Meade High School administrators botched their investigation of a racially motivated attack at the school in January, failing to protect the victim from a severe beating and hampering the prosecution of the lone student charged, a Circuit Court master said yesterday.
Master Erica J. Wolfe, a judicial officer who oversees juvenile and family cases, said she felt bad for the victim but had no choice in issuing an acquittal.
Before announcing the verdict, she criticized Meade Principal Joan A. Valentine and other school officials in a blistering speech, calling their documentation of the fight—including written statements from witnesses that didn’t have the witnesses’ names—“virtually useless.”
The 17-year-old Meade senior, who is white, was ambushed as he walked down a school hallway during a break in exams, prosecutors said. He was beaten badly, suffering 13 knots on his head.
A group of 10 to 15 African-American students surrounded the Meade High School senior, many jumping up and down and chanting, “White boy, white boy, I go!” before several started punching him, a prosecutor said.
The attack appeared to be random.
Assistant State’s Attorney Michael Bergeson said Principal Valentine refused to give him the names of those witnesses until she was ordered to on Tuesday by Master Wolfe.

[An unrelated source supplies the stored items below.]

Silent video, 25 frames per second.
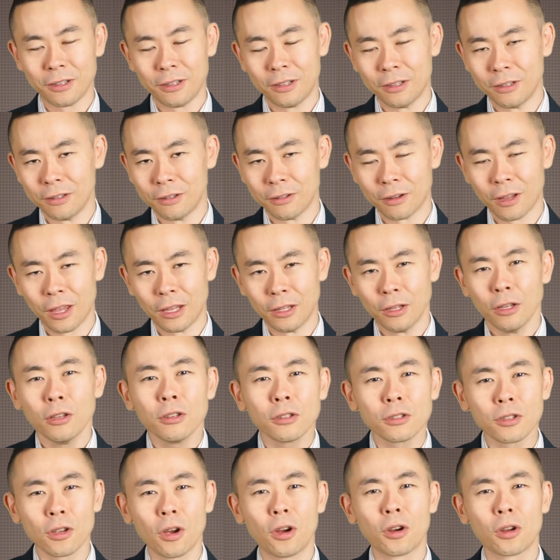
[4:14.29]
You can
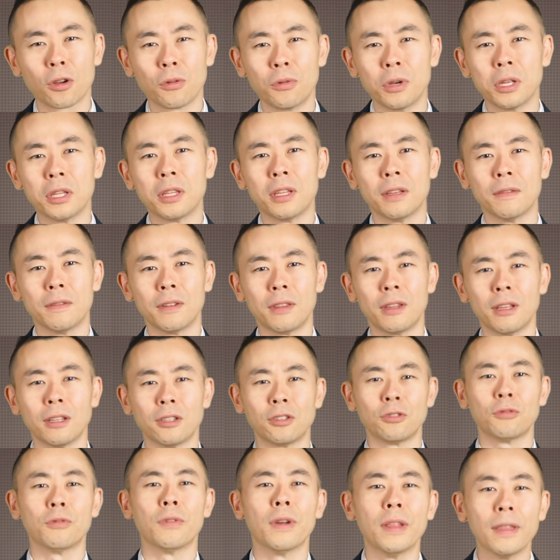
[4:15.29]
use your creativity
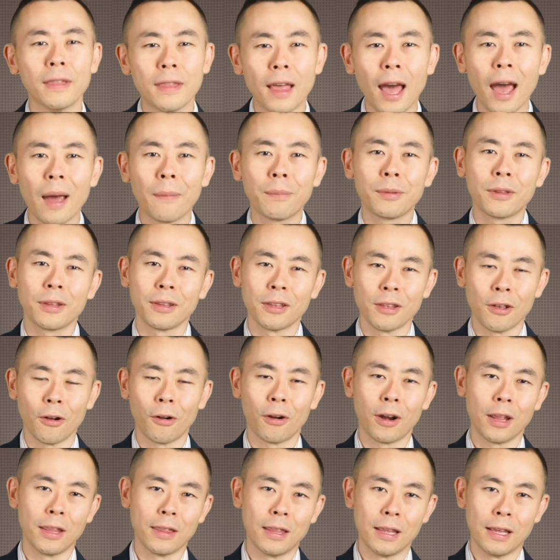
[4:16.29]
to adapt
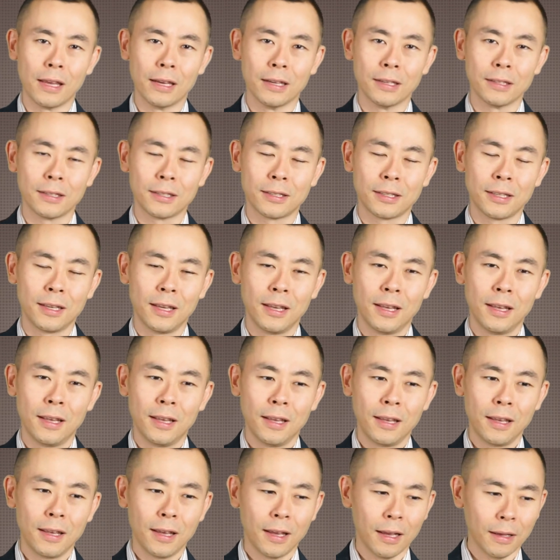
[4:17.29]
your ideas
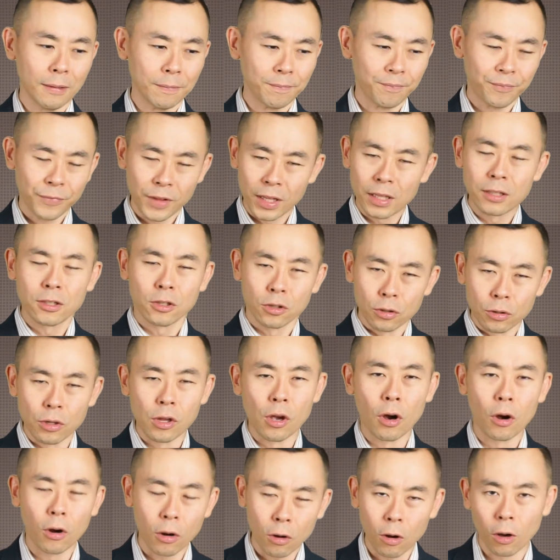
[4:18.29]
um, to
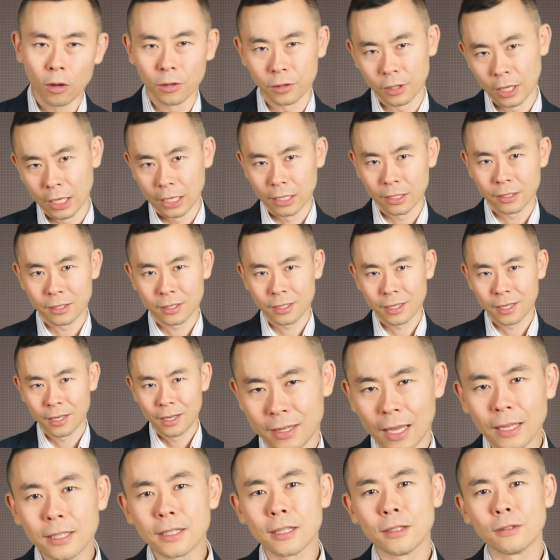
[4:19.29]
your context.
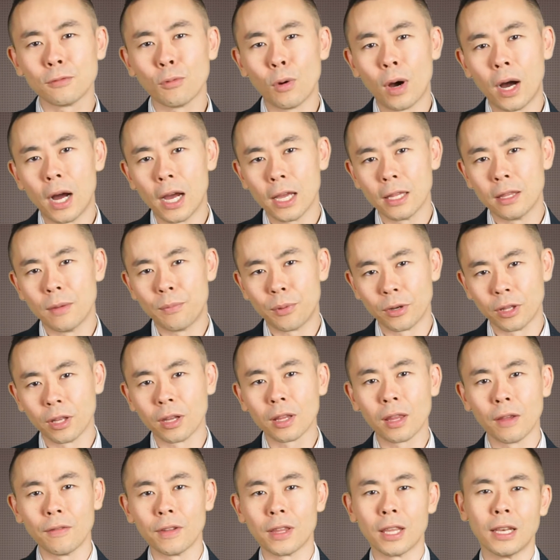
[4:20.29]
That is why the
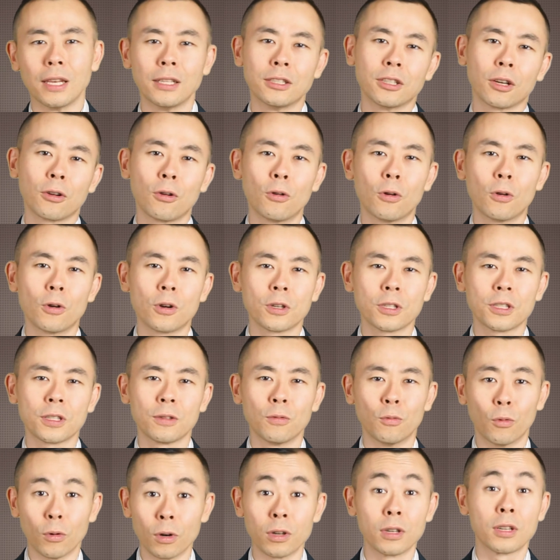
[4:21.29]
Productivity Ninja
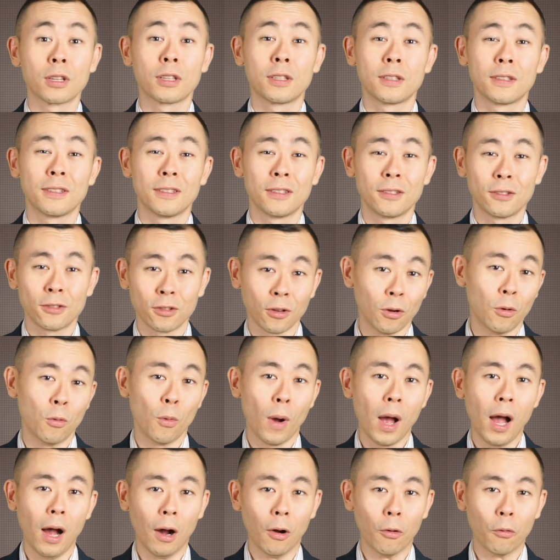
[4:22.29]
course works so
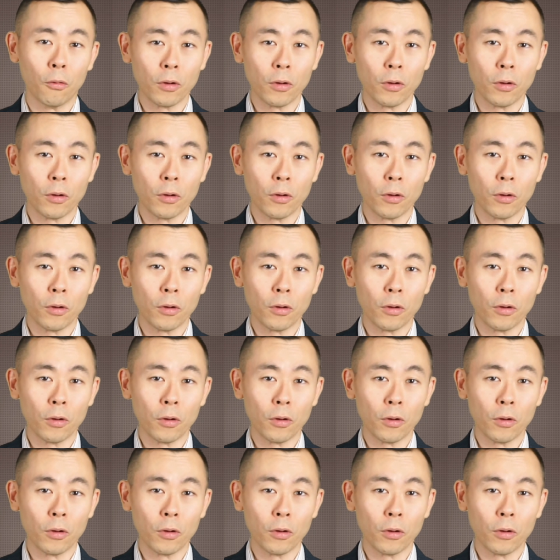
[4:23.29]
well.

Mr. Bergeson, a longtime juvenile court prosecutor, said he’d never before had a school official refuse to give him names of witnesses.
“The investigation conducted in this matter was appalling,” Master Wolfe said. “It is inconceivable to me that anybody who has the responsibility for pursuing this would accept a document that’s undated, unnamed, unsigned. The lack of common sense is utterly appalling.

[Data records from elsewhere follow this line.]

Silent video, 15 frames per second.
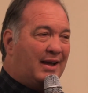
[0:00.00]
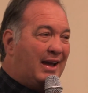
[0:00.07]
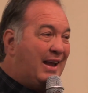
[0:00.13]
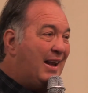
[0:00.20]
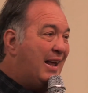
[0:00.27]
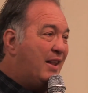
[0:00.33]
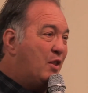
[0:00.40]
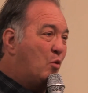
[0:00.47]
He
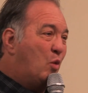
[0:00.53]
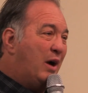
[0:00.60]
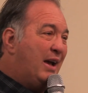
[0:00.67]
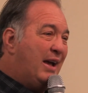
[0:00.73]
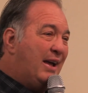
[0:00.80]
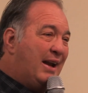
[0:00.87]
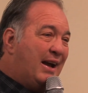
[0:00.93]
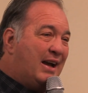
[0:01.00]
led the
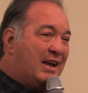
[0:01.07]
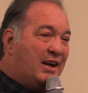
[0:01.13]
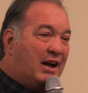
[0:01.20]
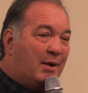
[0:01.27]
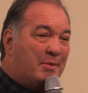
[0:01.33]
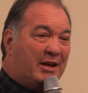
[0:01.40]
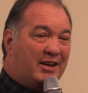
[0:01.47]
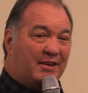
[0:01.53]
way in
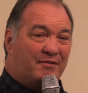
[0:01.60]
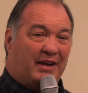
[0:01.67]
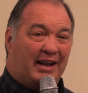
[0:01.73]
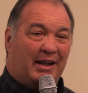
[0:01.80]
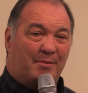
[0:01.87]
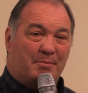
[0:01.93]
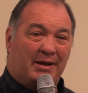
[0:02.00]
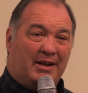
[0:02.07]
economic
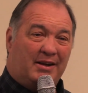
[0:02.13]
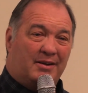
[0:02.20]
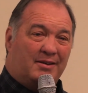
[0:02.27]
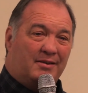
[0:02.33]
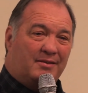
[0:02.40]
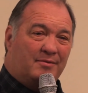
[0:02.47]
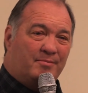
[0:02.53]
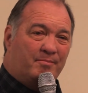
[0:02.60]
development.
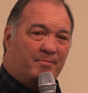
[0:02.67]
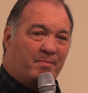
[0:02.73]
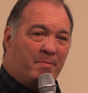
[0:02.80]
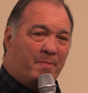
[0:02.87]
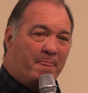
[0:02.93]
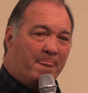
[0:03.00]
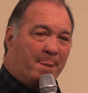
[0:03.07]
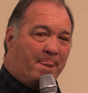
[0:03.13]

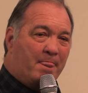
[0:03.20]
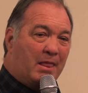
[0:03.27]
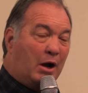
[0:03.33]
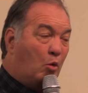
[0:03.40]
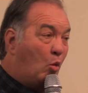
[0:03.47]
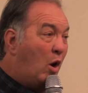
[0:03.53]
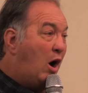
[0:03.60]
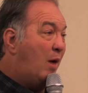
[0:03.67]

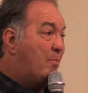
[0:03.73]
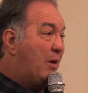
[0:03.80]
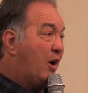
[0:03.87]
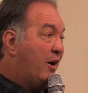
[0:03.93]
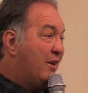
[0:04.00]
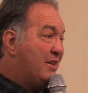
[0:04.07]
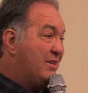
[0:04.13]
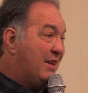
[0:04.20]
A
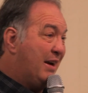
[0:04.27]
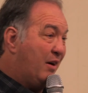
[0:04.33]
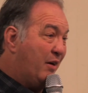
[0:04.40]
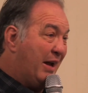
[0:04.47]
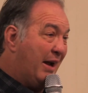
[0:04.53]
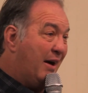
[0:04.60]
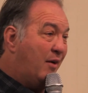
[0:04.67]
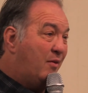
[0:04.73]
Walmart is there
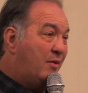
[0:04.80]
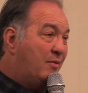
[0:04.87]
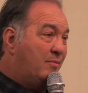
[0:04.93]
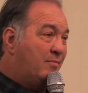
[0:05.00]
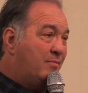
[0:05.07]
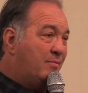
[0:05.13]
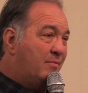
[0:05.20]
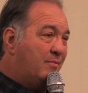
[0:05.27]
now.
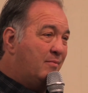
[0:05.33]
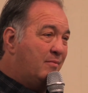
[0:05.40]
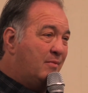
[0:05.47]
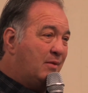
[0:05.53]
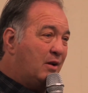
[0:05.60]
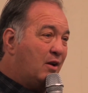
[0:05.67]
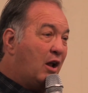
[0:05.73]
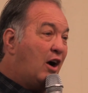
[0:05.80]

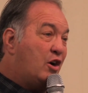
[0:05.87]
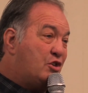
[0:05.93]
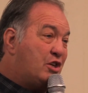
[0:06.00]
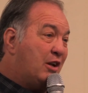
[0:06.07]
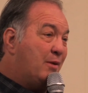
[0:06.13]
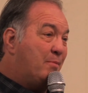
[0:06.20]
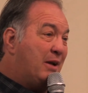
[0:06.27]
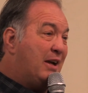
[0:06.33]

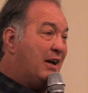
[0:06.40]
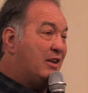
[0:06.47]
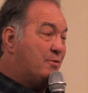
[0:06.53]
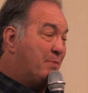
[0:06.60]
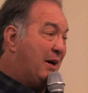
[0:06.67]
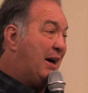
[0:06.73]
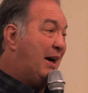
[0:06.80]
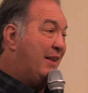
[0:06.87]
Largely because
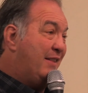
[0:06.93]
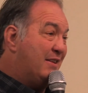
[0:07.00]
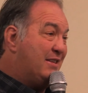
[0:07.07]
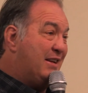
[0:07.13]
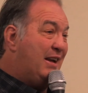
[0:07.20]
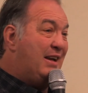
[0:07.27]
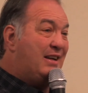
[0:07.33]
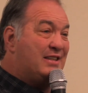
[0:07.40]
behind the
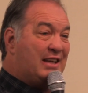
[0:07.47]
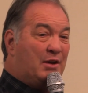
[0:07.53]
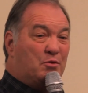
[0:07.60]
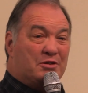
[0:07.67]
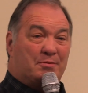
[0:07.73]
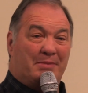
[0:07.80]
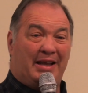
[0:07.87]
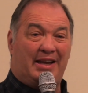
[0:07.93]
scenes he
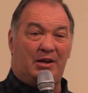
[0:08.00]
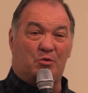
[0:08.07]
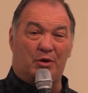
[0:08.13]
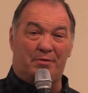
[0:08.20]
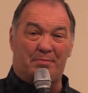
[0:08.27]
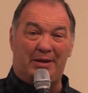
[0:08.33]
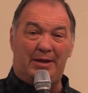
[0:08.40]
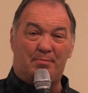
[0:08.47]
was meeting
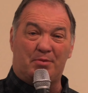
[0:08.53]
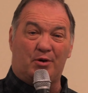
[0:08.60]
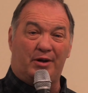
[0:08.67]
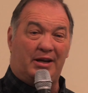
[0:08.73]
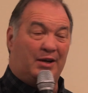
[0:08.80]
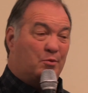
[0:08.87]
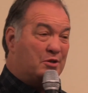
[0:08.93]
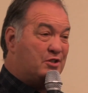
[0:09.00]
with people
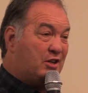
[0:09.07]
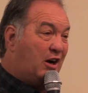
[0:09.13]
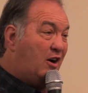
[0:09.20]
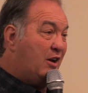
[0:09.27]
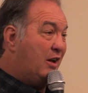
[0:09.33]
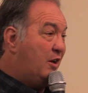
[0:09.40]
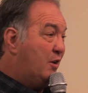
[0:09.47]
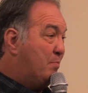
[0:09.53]
and he was
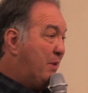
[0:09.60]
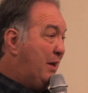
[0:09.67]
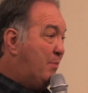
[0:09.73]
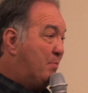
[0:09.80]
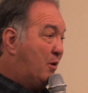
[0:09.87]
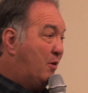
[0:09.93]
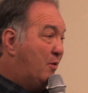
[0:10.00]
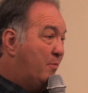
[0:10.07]
talking to
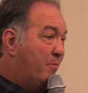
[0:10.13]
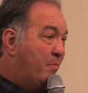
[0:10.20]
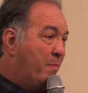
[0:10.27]
people.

“The school fails him in not protecting him from the fight in the first place and fails him again in not pursuing it properly,” she said. “That’s an indictment of the school.”
Ms. Valentine, Ms. Sims and the school system official who signed off on their investigation are all African American, prosecutors noted. Mr. Bergeson said the victim testified racially tinged fights aren’t unusual at Meade.
Asked whether he thought race played a role in the investigation, Mr. Bergeson said, “I have no idea.”